Before Watchmen: Comedian Issue #2 advances the background story of Edward Blake in the 1960s. We travel with the character to Vietnam where he gets involved in the war. He also discovers how the U.S. military is funding the conflict.
Writer Brian Azzarello continues to push the envelope with plot points and story catalysts that some might deem irreverent. It’s evident he’s not afraid of a little controversy and I applaud him for that. I also like the way he sets the Comedian’s life experiences against the backdrop of important events in history.
Artist J.G. Jones’ illustrations are still the closest to mirror the original work in Watchmen. His comic representations of historical figures are immediately recognizable and makes it fun to see them side-by-side with Edward Blake. He perfectly captures the tone writer Azzarello sets with his narrative.
Writer Len Wein and artist John Higgins’ The Curse of the Crimson Corsair continues with part eight of the story. Our castaway is taken on board the Flying Dutchman and seeks a way to get off of it. The mysterious captain of the vessel reveals that the only means of escape is to collect three items. No one has ever succeeded in doing so. Our journey into the supernatural continues in this suspenseful chapter.

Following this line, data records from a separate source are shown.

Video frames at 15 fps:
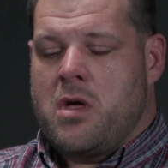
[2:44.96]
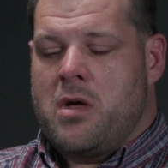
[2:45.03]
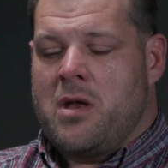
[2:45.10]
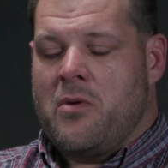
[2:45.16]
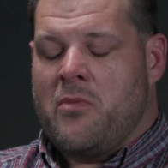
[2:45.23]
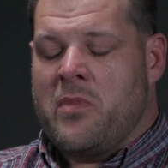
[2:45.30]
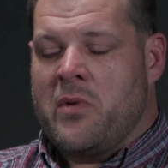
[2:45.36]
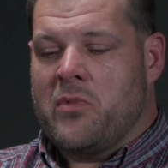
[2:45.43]

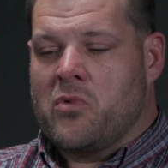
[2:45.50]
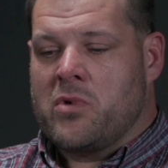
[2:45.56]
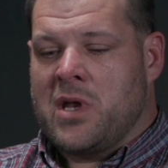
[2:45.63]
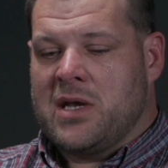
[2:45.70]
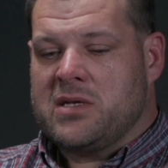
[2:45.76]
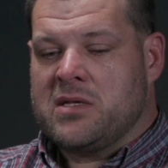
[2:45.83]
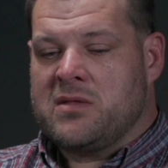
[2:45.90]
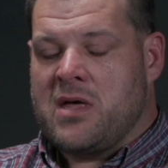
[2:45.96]
I remember when
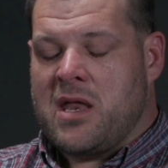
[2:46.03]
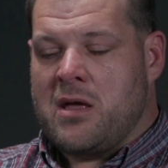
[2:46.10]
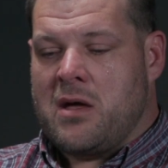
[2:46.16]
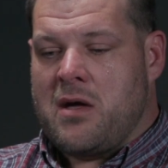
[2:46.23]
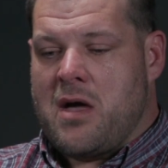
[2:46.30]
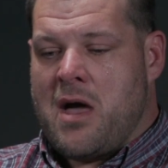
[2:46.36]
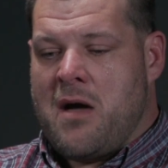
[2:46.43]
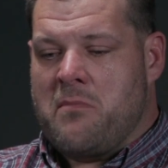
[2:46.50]
I did that,
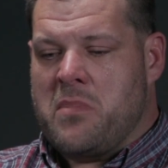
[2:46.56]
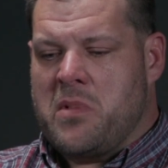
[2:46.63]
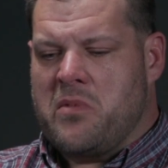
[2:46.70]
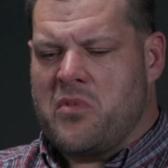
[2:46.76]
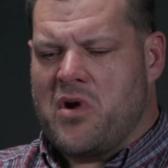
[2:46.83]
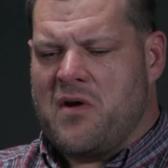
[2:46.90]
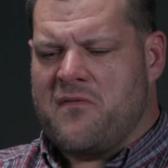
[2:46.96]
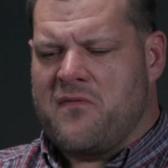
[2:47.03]
I
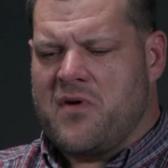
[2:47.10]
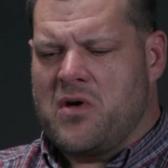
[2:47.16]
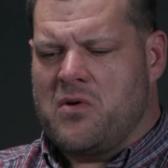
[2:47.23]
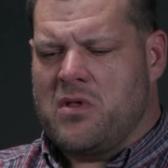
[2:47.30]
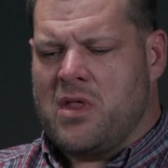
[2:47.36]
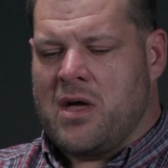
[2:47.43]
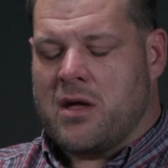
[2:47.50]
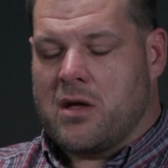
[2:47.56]
remember I
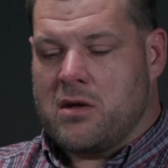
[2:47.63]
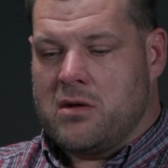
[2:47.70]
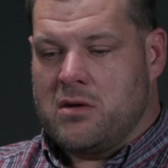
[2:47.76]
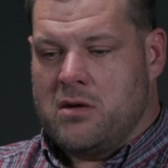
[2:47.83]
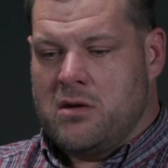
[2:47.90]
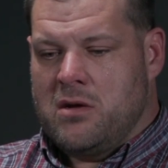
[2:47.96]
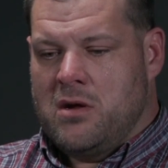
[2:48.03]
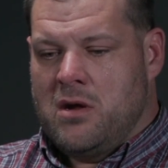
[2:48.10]
felt like
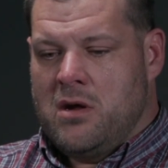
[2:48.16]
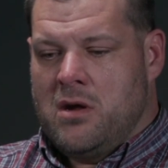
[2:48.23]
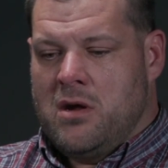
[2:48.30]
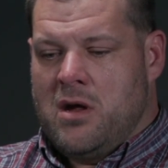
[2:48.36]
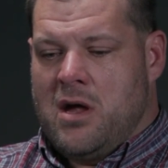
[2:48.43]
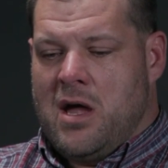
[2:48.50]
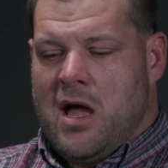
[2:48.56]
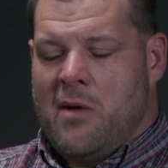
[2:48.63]

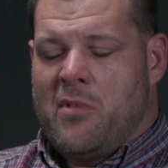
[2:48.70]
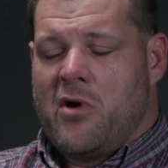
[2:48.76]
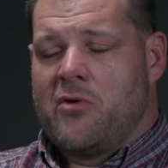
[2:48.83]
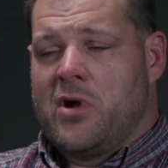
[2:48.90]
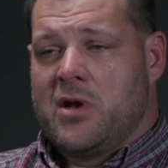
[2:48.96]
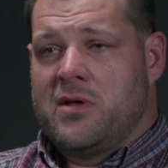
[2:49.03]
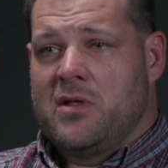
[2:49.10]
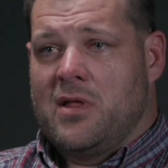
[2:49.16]
I'm
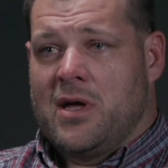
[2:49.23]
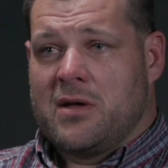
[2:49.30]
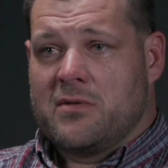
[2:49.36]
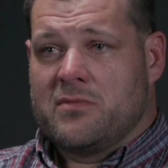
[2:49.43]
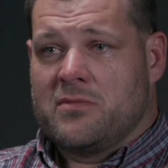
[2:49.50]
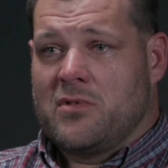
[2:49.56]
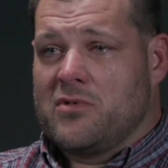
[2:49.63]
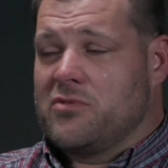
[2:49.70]
already like
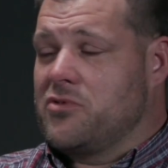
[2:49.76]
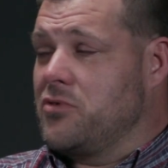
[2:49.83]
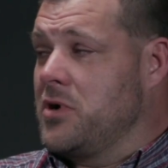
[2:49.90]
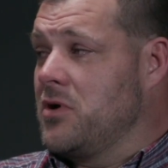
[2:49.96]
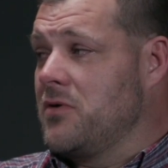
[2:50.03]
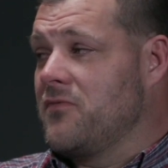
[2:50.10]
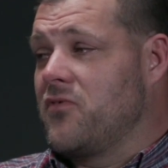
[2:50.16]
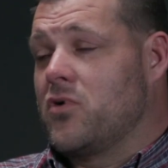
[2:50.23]

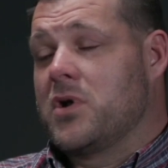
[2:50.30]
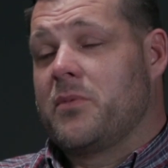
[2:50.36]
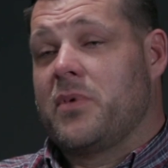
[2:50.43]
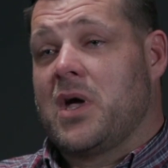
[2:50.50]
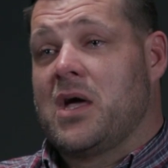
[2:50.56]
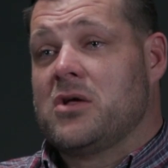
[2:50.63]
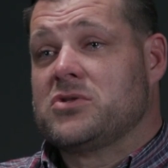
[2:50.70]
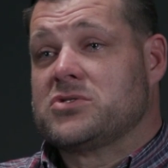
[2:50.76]
340
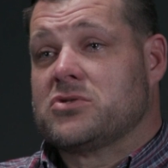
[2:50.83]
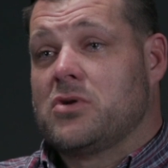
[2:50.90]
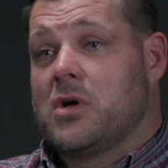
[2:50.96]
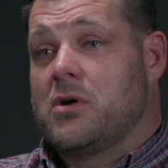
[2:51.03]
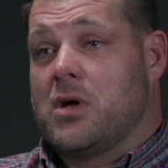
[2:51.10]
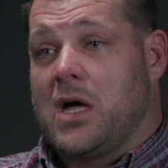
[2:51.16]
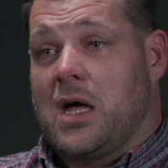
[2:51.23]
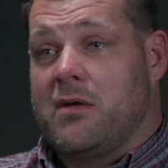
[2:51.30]
pounds,
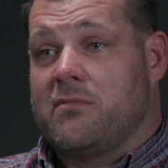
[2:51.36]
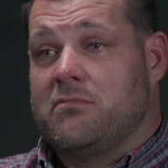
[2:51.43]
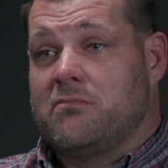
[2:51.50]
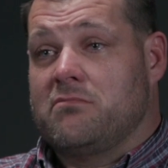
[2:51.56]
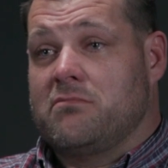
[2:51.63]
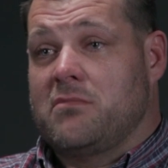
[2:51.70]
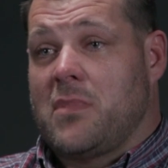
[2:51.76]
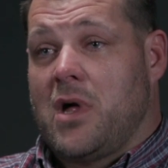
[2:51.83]
so I
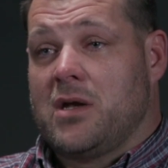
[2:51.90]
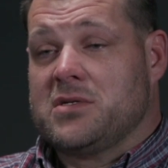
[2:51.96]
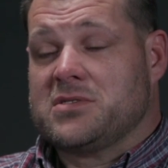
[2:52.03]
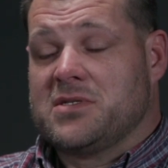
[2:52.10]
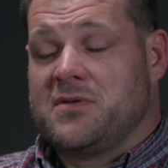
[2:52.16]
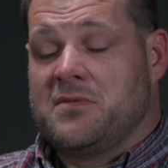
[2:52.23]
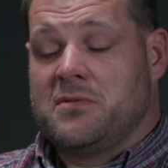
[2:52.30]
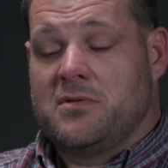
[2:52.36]

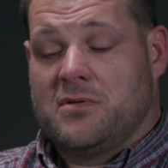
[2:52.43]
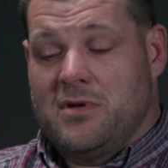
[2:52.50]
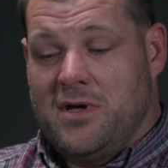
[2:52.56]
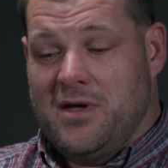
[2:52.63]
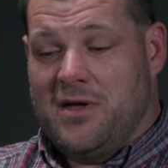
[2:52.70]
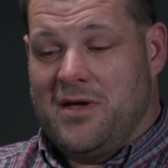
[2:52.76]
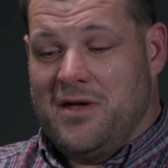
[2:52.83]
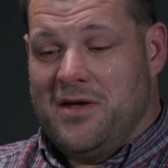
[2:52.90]
honestly
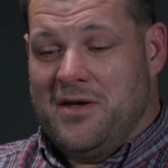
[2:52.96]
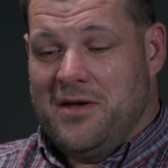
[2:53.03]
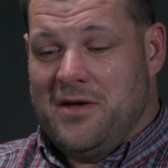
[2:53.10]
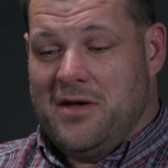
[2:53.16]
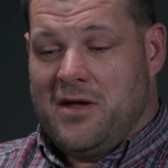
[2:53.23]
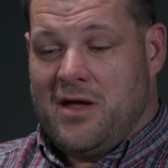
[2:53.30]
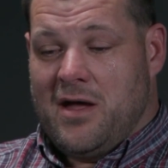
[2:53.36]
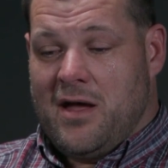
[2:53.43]

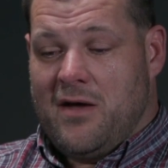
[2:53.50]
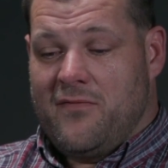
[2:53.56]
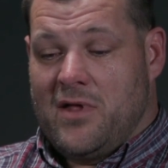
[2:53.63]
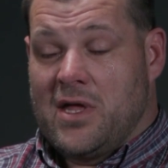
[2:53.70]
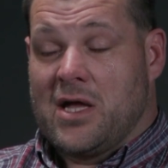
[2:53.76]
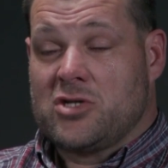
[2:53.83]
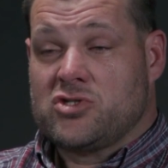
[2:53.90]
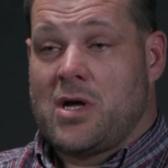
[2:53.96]
felt
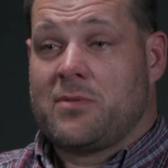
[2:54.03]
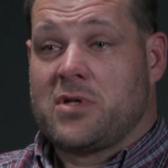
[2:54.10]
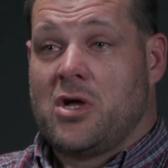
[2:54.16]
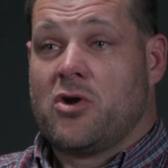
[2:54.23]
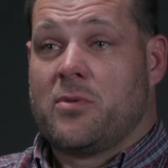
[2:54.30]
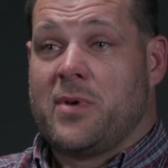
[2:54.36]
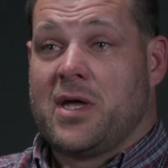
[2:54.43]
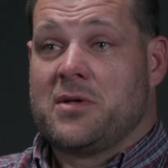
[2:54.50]
like I dropped
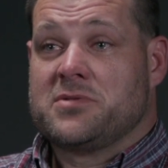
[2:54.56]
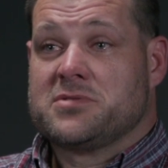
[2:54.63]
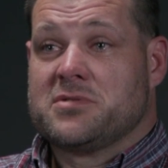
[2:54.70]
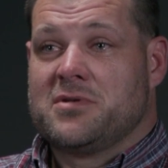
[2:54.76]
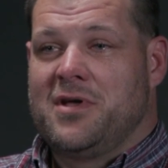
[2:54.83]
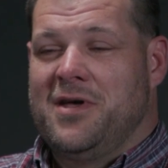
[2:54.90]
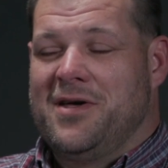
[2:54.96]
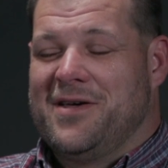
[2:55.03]
100 pounds,
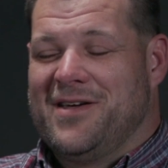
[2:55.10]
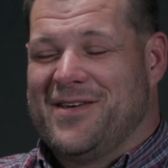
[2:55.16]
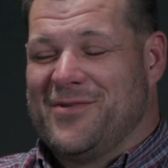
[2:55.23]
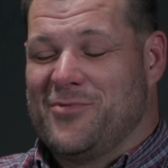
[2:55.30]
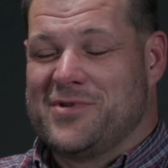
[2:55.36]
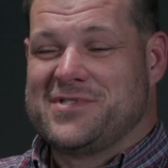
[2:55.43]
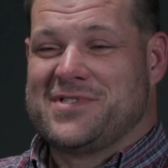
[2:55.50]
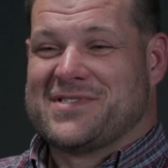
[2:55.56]

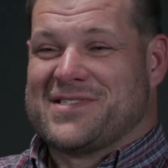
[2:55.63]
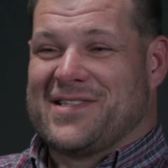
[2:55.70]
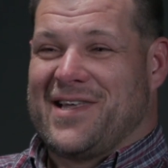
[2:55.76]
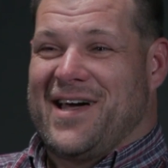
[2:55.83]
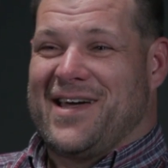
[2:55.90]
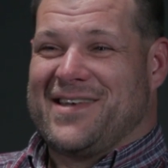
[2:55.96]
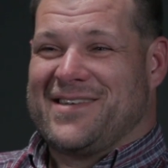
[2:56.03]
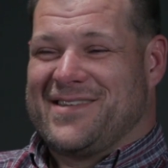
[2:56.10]
which is a
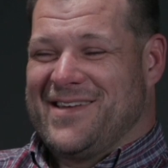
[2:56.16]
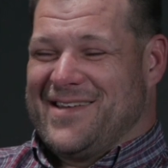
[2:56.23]
lot.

Brian Azzarello and J.G. Jones prove the naysayers of the Before Watchmen event wrong again with issue #2 of Comedian. They show there are plenty of interesting stories behind Edward Blake to fill more than a few issues with satisfying material and wonderful artwork. If you haven’t given the Before Watchmen books a chance by now it’s time. Sooner or later your resistance is going to wear down and you’ll discover your opposition was in vain.